政策評価会議で悪魔の代弁者の役割をメンバーに割り当てるべきである

・ライバル組織との不利な関係を伴う方針問題については、グループは、ライバルグループの警告信号と考えられる意図を評価する計画セッションを持つべきである

・予備的なコンセンサスを得た後、政策決定グループは「セカンド・チャンス」ミーティングを行うべきである。最終的な決定を下す前に、グループのメンバーはすべての疑問点を洗い出し、問題全体を再考するべきである

ジャニス以外からの提言

・焦点を患者のケアに戻してください。患者の意見を取り入れ、意思決定を共有する。患者-医療従事者間のコミュニケーションを強化する。

・実際の診療での緊張感を和らげるために、メンバーの個性や個人的な価値観などを学ぶロールプレイなど、偏りを緩和するための介入やグループ演習に連動した教育プログラム/フィードバック装置を導入する

・批判的思考能力を研ぎ澄まし、道徳的認識を強化するために、より大きな責任を負う。医療従事者は、潜在的集団思考を警戒する責任がある。

 

 

しかし、患者のケアを行う医療従事者の文脈において、この理論がどのように概念化され、研究され、緩和されてきたのかはまだ不明である。このスコーピングレビューは、医療における集団思考の概念化、医療チームで行われた実証研究、および集団思考を回避するための提言を検討することを目的としています。スコーピングレビューの手法を用いて、医療専門家チームの集団思考に焦点を当てた論文を8つのデータベースで系統的に検索しました。合計22件の論文が含まれ、そのほとんどが解説やナラティブレビューで、実証的な研究は4件のみでした。このレビューでは、医療における集団思考や集団での意思決定に焦点を当てた研究は比較的新しく、関心が高まっていることがわかりました。しかし、医療専門家チームにおける集団思考に関する実証的な研究はほとんど行われておらず、また、臨床現場における集団思考をどのように解釈すべきかについては、概念的にも意見が分かれている。今後の研究では、グループシンク理論を臨床的意思決定や医学教育に適用するための理論的枠組みを構築し、臨床現場でグループシンクの枠組みを検証し、グループシンクの測定法を開発し、臨床現場でのグループシンクを緩和するための介入を評価し、協調的臨床意思決定に関する他の新しい社会的認知理論の中でグループシンクがどのように位置づけられるかを検討する必要がある。
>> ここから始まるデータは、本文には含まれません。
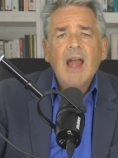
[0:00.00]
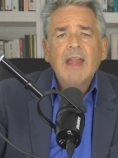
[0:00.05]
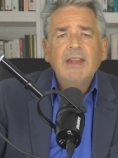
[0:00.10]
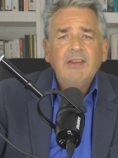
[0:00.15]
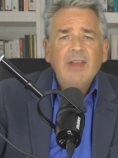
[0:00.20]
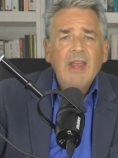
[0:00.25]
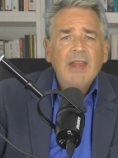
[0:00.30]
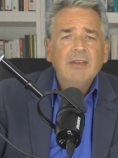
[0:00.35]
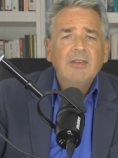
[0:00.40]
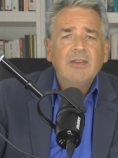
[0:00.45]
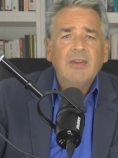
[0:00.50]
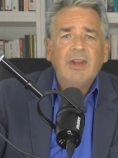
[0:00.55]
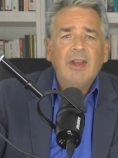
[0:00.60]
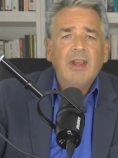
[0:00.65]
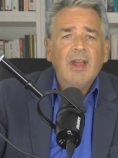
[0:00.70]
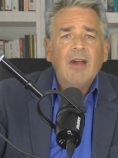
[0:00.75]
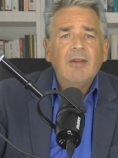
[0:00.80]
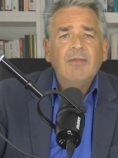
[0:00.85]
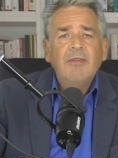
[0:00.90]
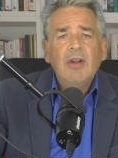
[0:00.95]

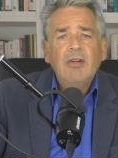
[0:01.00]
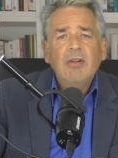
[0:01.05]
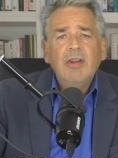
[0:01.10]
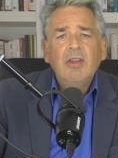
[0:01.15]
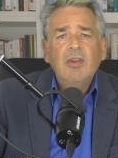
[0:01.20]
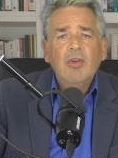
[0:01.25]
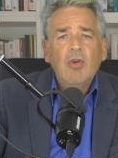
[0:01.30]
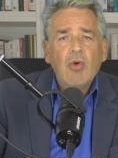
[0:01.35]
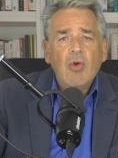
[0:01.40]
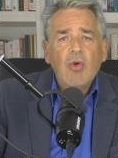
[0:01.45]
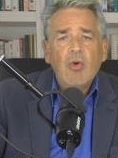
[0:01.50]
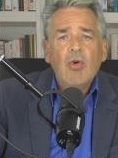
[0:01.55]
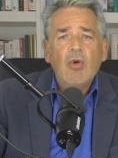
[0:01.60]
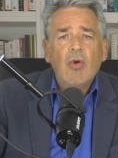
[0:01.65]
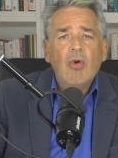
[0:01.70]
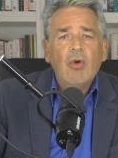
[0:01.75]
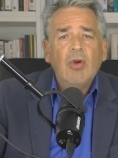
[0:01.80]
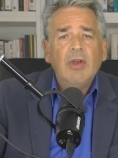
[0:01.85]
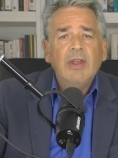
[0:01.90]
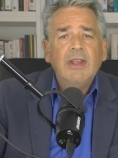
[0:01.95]
identity, our very
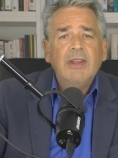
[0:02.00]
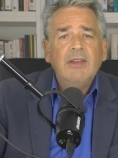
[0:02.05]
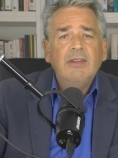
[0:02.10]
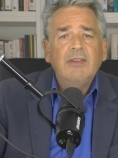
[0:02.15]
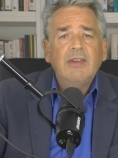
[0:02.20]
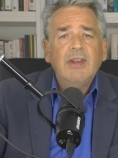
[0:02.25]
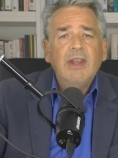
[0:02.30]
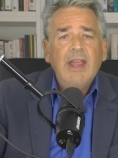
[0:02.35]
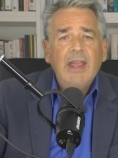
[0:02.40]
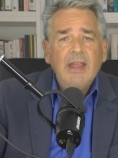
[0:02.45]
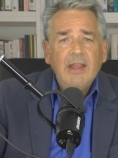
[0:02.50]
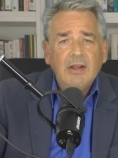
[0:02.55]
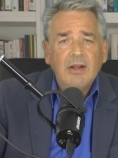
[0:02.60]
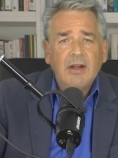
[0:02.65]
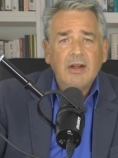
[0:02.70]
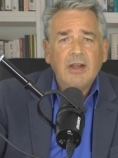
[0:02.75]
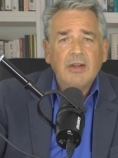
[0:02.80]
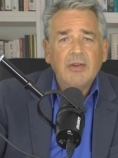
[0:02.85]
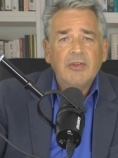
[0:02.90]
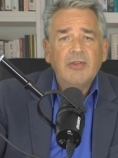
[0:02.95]
core is
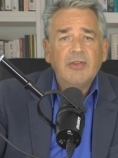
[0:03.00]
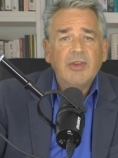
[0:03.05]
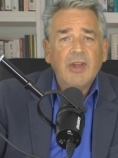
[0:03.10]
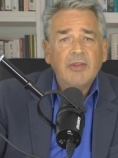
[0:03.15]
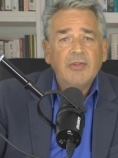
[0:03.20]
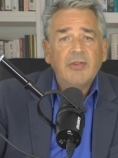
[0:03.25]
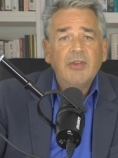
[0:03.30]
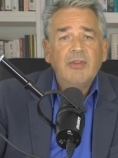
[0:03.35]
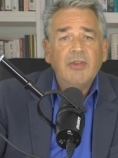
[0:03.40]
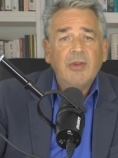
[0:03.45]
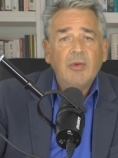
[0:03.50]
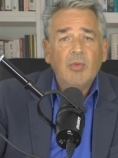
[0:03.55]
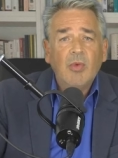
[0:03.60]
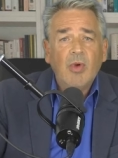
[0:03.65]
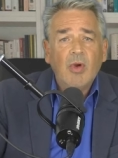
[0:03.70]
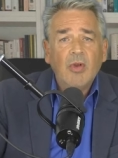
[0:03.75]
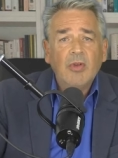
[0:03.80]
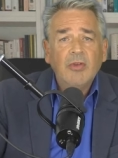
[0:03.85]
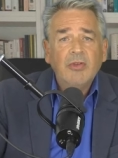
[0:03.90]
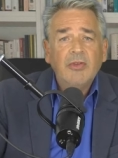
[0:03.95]
English, just as it
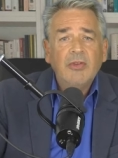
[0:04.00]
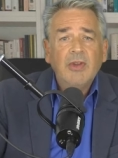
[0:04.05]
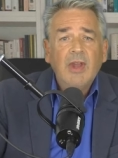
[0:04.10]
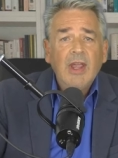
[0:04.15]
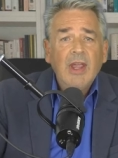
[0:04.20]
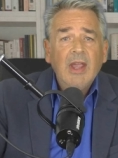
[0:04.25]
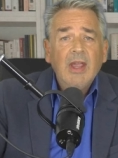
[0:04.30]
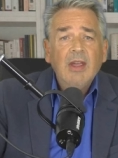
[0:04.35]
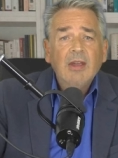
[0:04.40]
was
今回のレビューでは、医療専門家チームがグループシンクに陥りやすいことへの関心と認識が高まっていることが示された。しかし、臨床実践の文脈でグループシンクをどのように解釈するかについては、概念的に意見が分かれている。グループシンクが臨床や教育の成果に与える影響は、特にケアの質や患者の安全性に関しては不明である。臨床現場におけるグループシンクを特定し、測定し、緩和する方法には大きなギャップがある。私たちは、臨床現場でのチームワークと専門家間の教育の分野を発展させるために、以下の優先研究課題を推奨します。
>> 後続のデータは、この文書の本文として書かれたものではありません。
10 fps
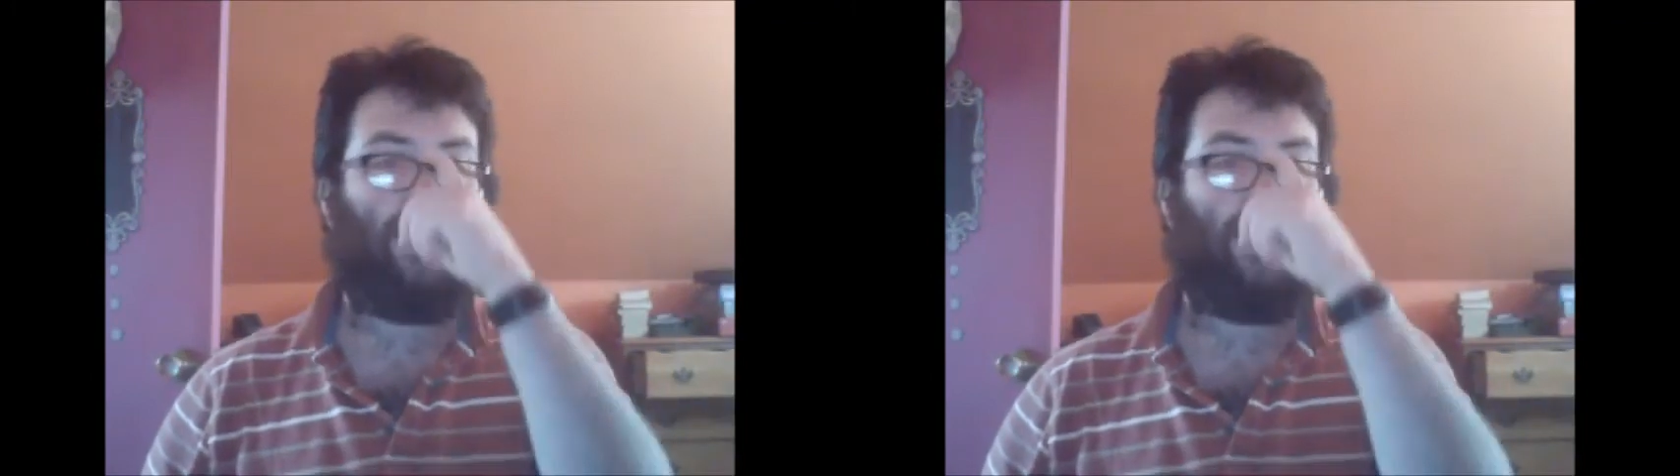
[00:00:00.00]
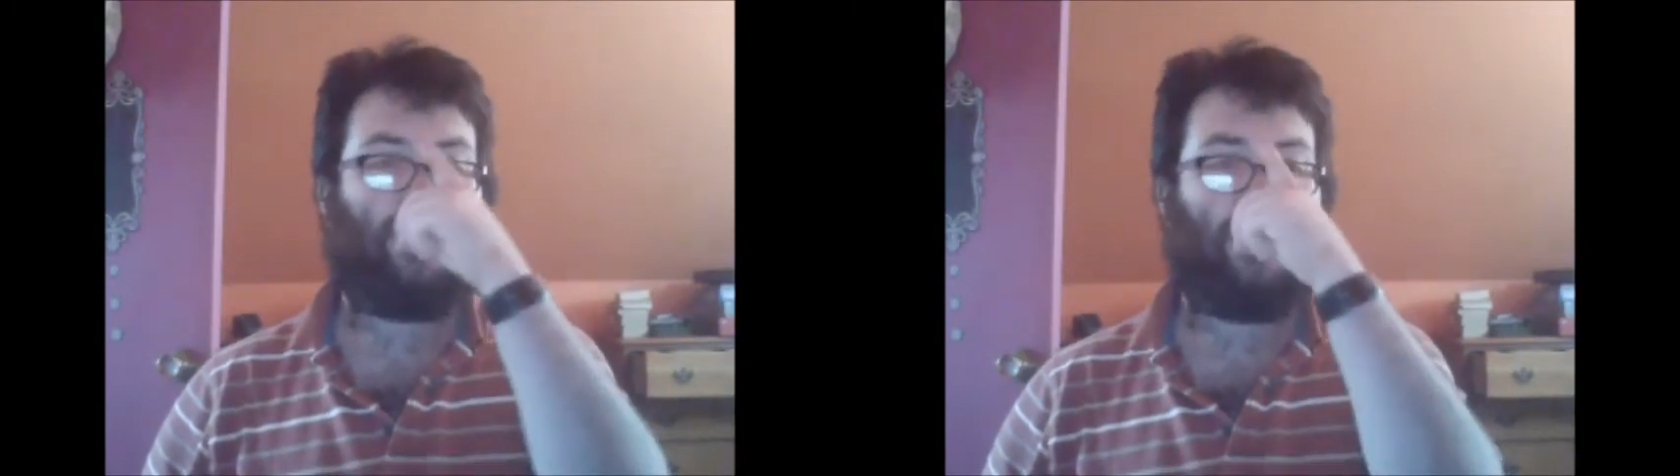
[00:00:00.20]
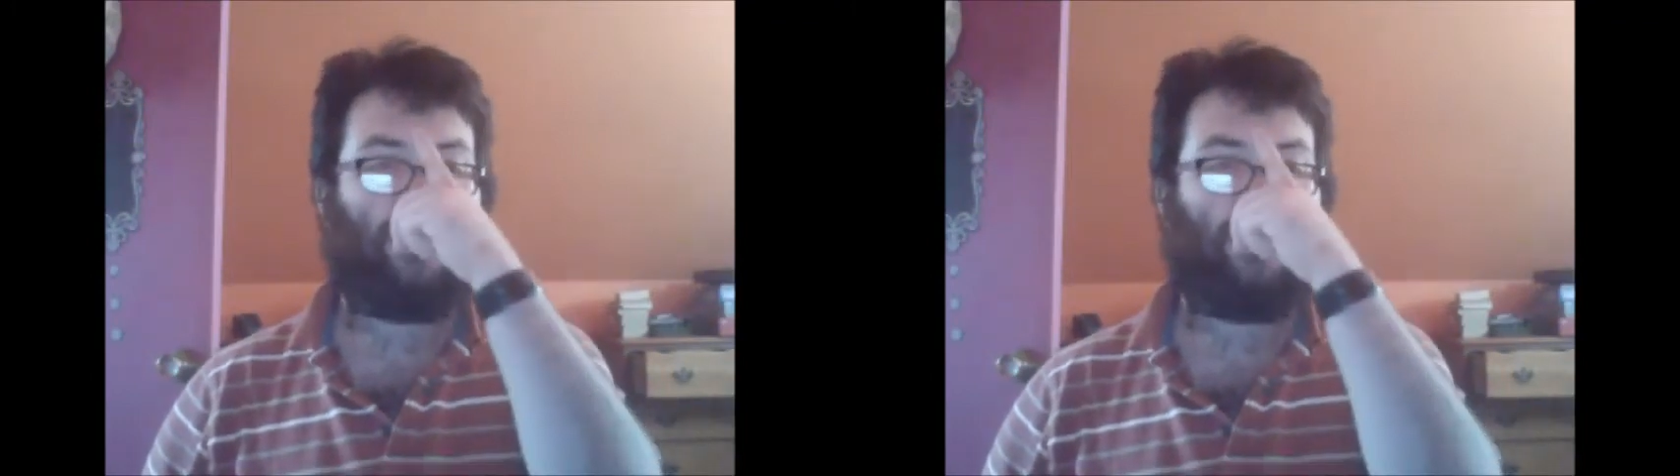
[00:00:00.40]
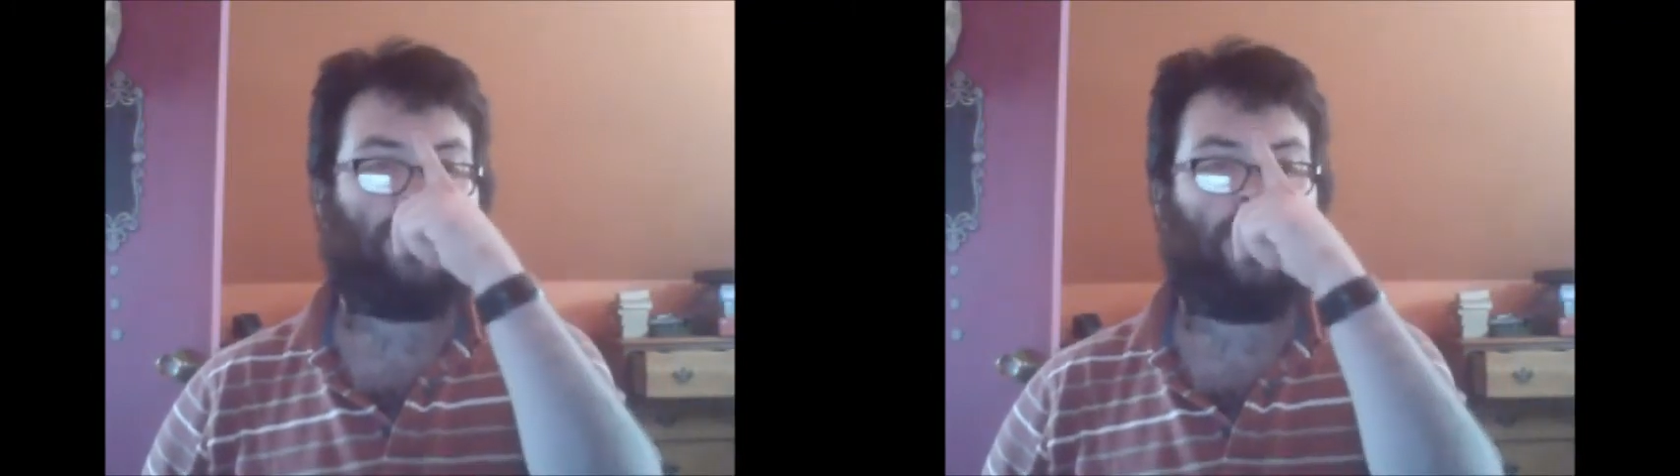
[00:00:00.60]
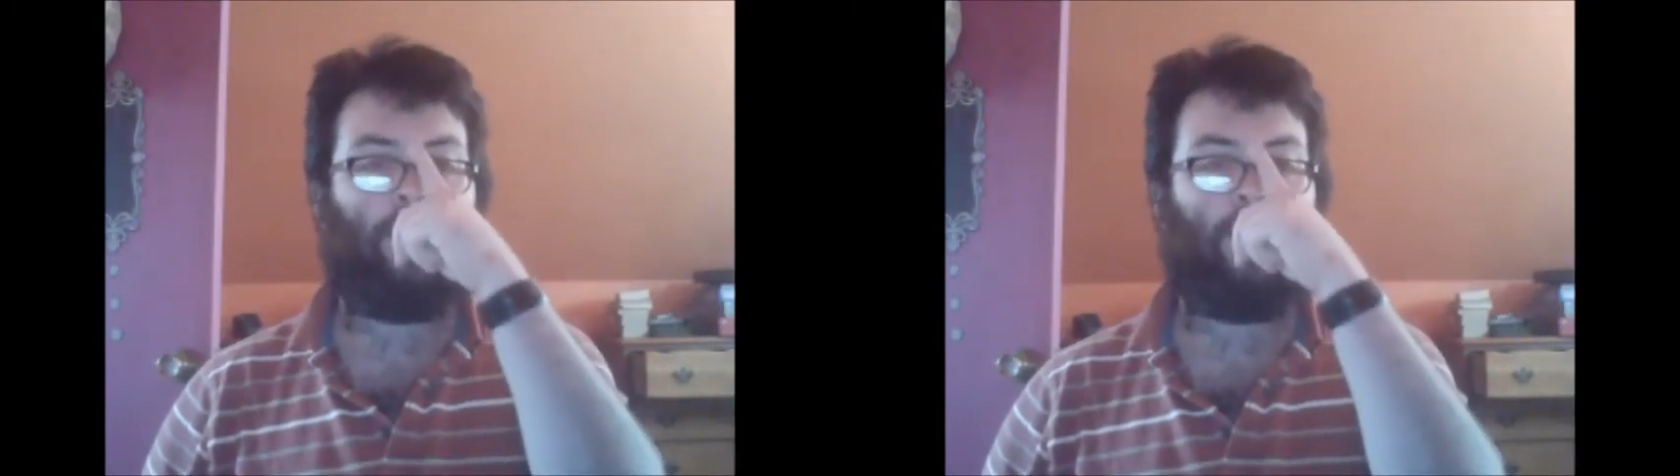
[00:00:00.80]
He's got
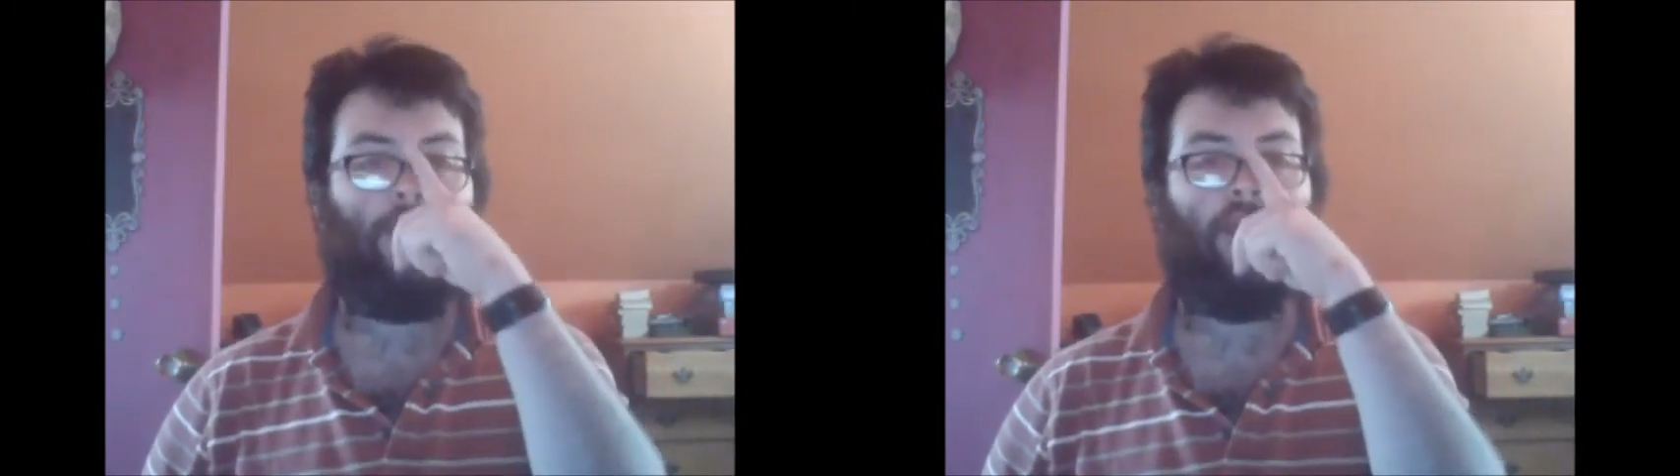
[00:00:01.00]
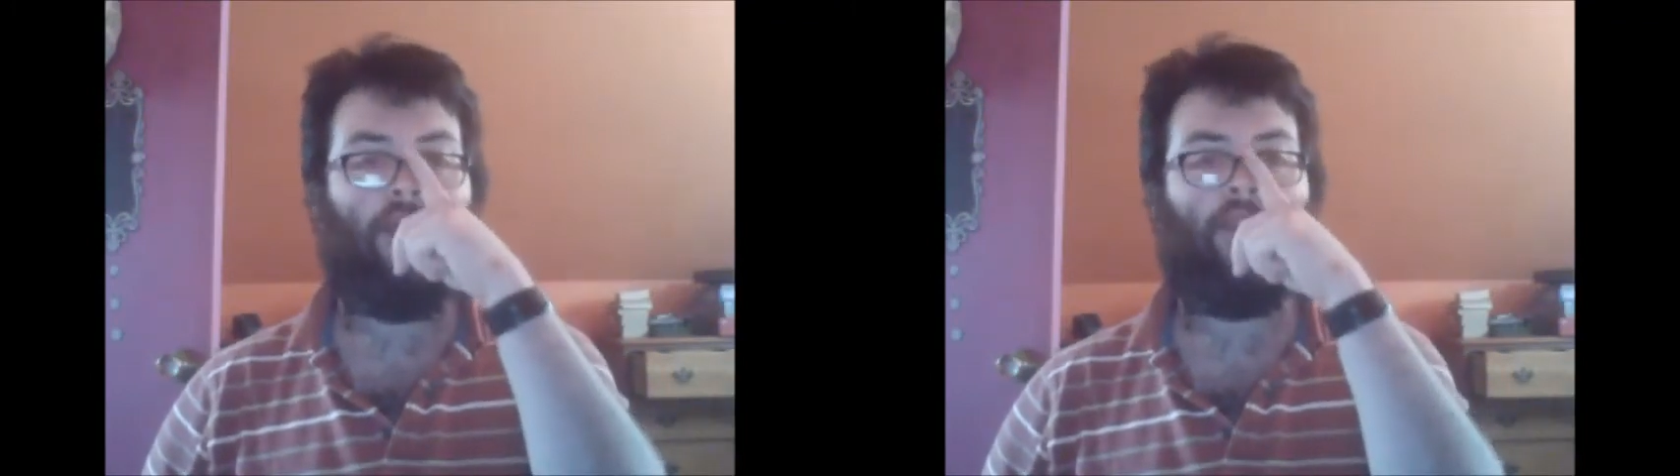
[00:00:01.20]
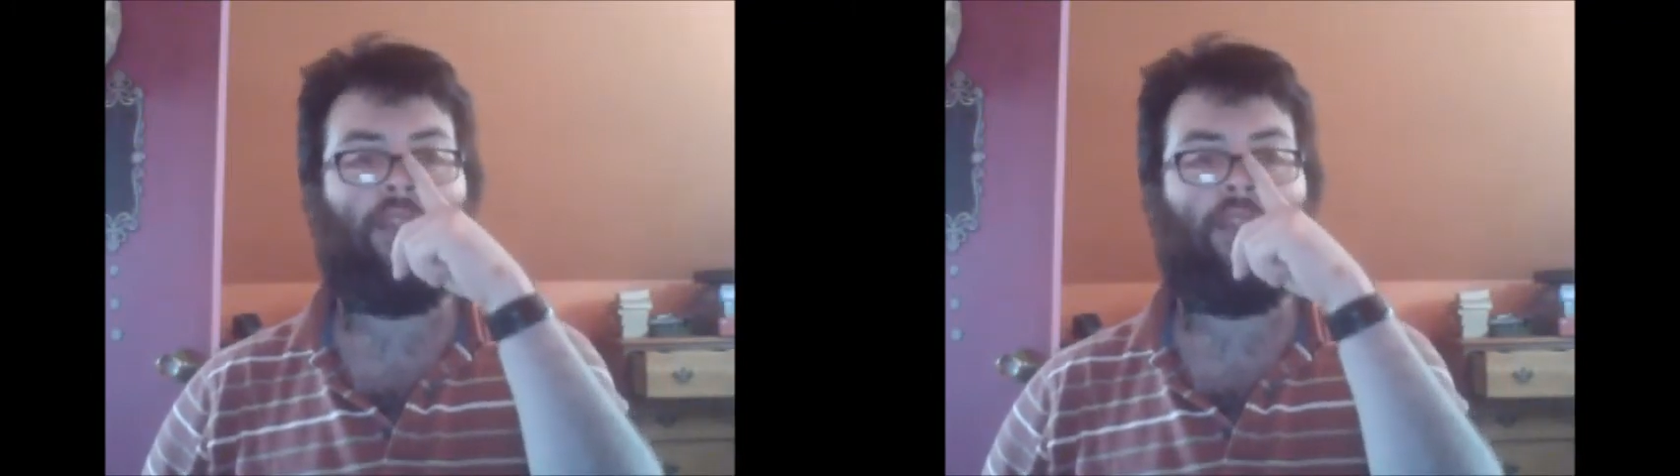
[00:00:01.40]
this like one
(1) グループシンク理論を臨床の意思決定や医学教育に応用するための理論的フレームワークの開発

(2) Janisのグループシンクフレームワークの有効性の証拠を経験的に収集する

(3) グループシンクや肯定的なグループシンク決定プロセスの測定法を開発する

(4) グループシンク理論やその他のグループシンク決定プロセスの「病態生理」を現実の状況で解明する。

(5) グループシンクや誤ったグループ意思決定プロセスを緩和するチーム介入の評価

(6)グループシンクが協調的な臨床意思決定に関する他の新しい社会的認知理論の中でどのように位置づけられるかの検討

(7) 医療専門家のグループシンクにおける患者や家族の役割の検討。

 

ポイント

患者ケアの質と安全性を高めるための教育プログラムを通じて、医療従事者のグループシンクに対する理解を深める。
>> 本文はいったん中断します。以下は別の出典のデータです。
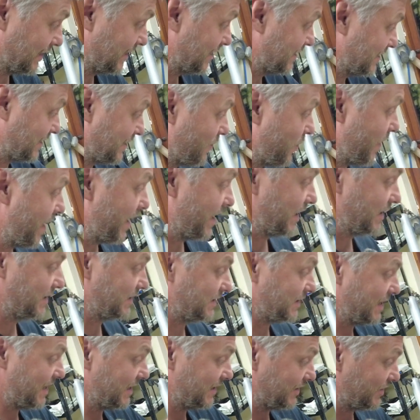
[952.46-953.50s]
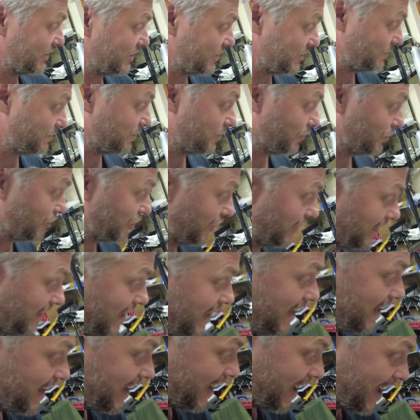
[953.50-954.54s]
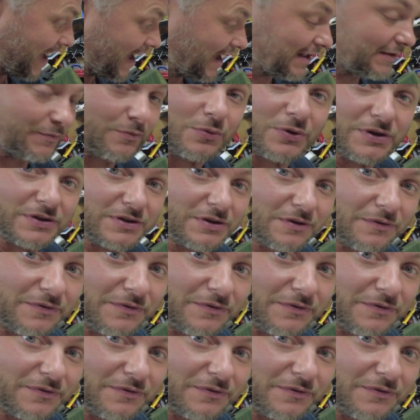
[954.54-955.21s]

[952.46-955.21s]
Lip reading: the squares and just push it, and with your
チームリーダーは、自分の意見に対する批判を歓迎し、率直さを奨励すべきである。

医療専門家チームの中に「悪魔の代弁者」の役割を任命し、交代させることで、グループの決定に対する批判的な評価を促進する。

グループシンクの悪影響を軽減するために、医療チームの決定において患者の意見を取り入れ、意思決定を共有する。